As the conversation worked its way around the table, a woman lecturer from Vista, the historically black university that has recently merged with UPE, addressed Mthunzi’s comments by saying “It is already lost. The languages and cultures are lost.” She added that when she passes children from the township at 5:30 a.m., standing on the corner dressed and ready for school, waiting to be bussed to the integrated schools in the city where they learn in English, bypassing the local schools, she knows that there is no hope. Everyone knows that English is the language of schooling, and success, and money. Why would they hang on to their traditional cultures?

I spoke to her after the discussion had come to a close, wanting to know if she really did not see anyway to balance the language of instruction and the maintenance of home cultures, or if she was using her cynicism to make a point about the looming language and culture crisis. She said, “Well, I am a prophetess of doom. There is no hope. We will see; there is no hope.”

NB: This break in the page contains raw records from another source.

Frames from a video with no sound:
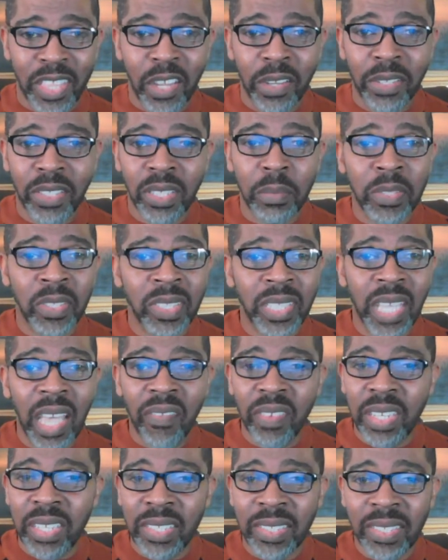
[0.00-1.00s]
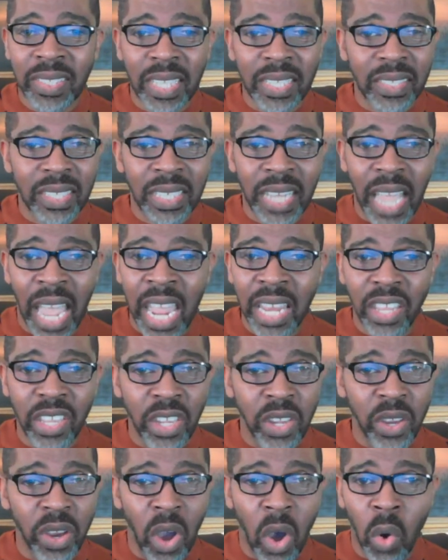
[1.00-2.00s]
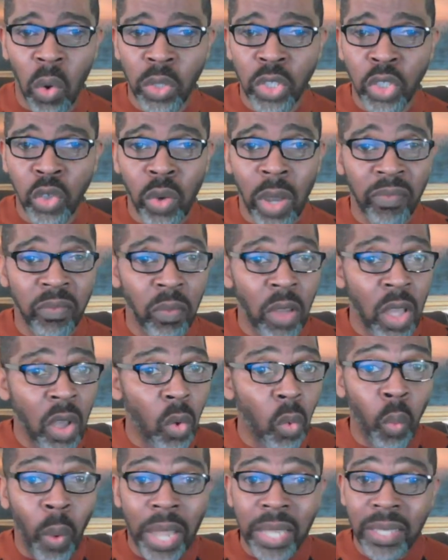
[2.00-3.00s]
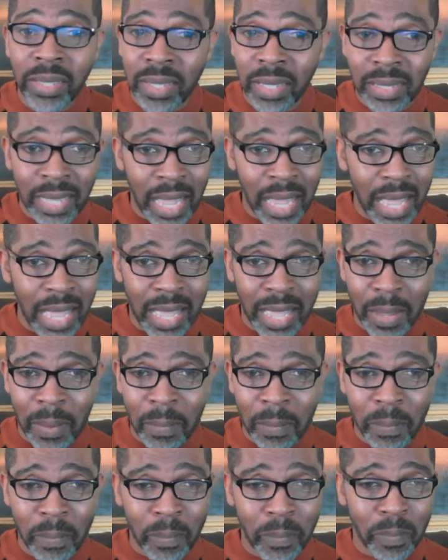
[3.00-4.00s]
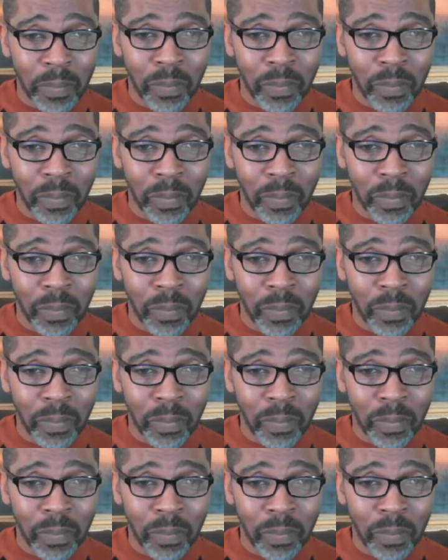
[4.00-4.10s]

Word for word: There are some 70, 60, and 80 year olds who have wasted time.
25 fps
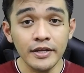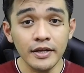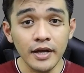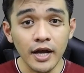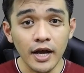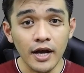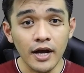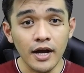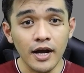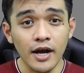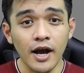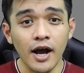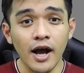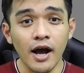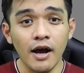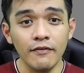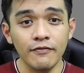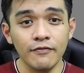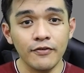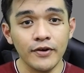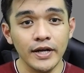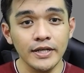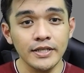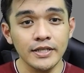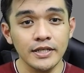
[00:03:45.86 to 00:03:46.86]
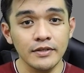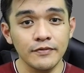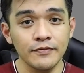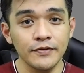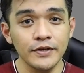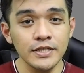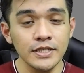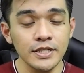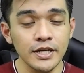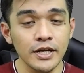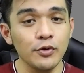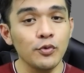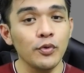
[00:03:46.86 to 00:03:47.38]
half rice at
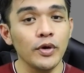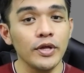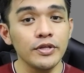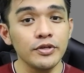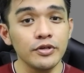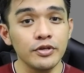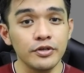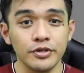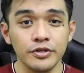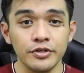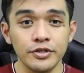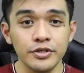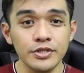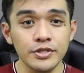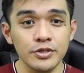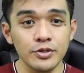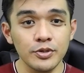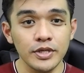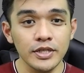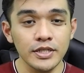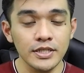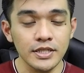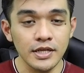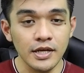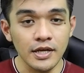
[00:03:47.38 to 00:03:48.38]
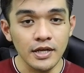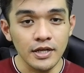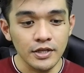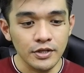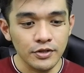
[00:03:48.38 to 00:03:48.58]
first, and when you're used to it,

Again this is one of those many places where the strong parallels with issues in US society and education take a twist; a twist that I actually see as hopeful possibility. I am pretty firmly in Mthunzi’s camp, but I think that much like immigrant experiences in US schools, it will take the second and third generations of post-apartheid life to decide to reclaim their language and culture heritages. There is a shared narrative with the immigrant experience in our schools, but here, no one has left home. What I see as the power here in South Africa is that everyone, everyone, has a heritage language and culture to maintain and everyone is bilingual or multilingual. So it’s a matter of seizing that power and seeing the value in it. The sociopolitical scenario has the potential to be dramatically different from something like the mess of bilingual education for "language minority" students we have made in the States, where we equate heritage language with language deficit. There is also the interesting complextity that English here is not yet completely, and I mean yet, the language of oppression. That status is clearly given to Afrikaans by the majority of the population. And then you have to add to the mix the fact that Afrikaans is one of the heritage languages that stands to be lost in the face of schooling in English.

If the heritage language majority here can push to socially and politically value what they have and shape educational reform or revolution with educators like Mthunzi, the prophet of hope, then the prophetess of doom just might be proven wrong. I think she hopes it will happen this way.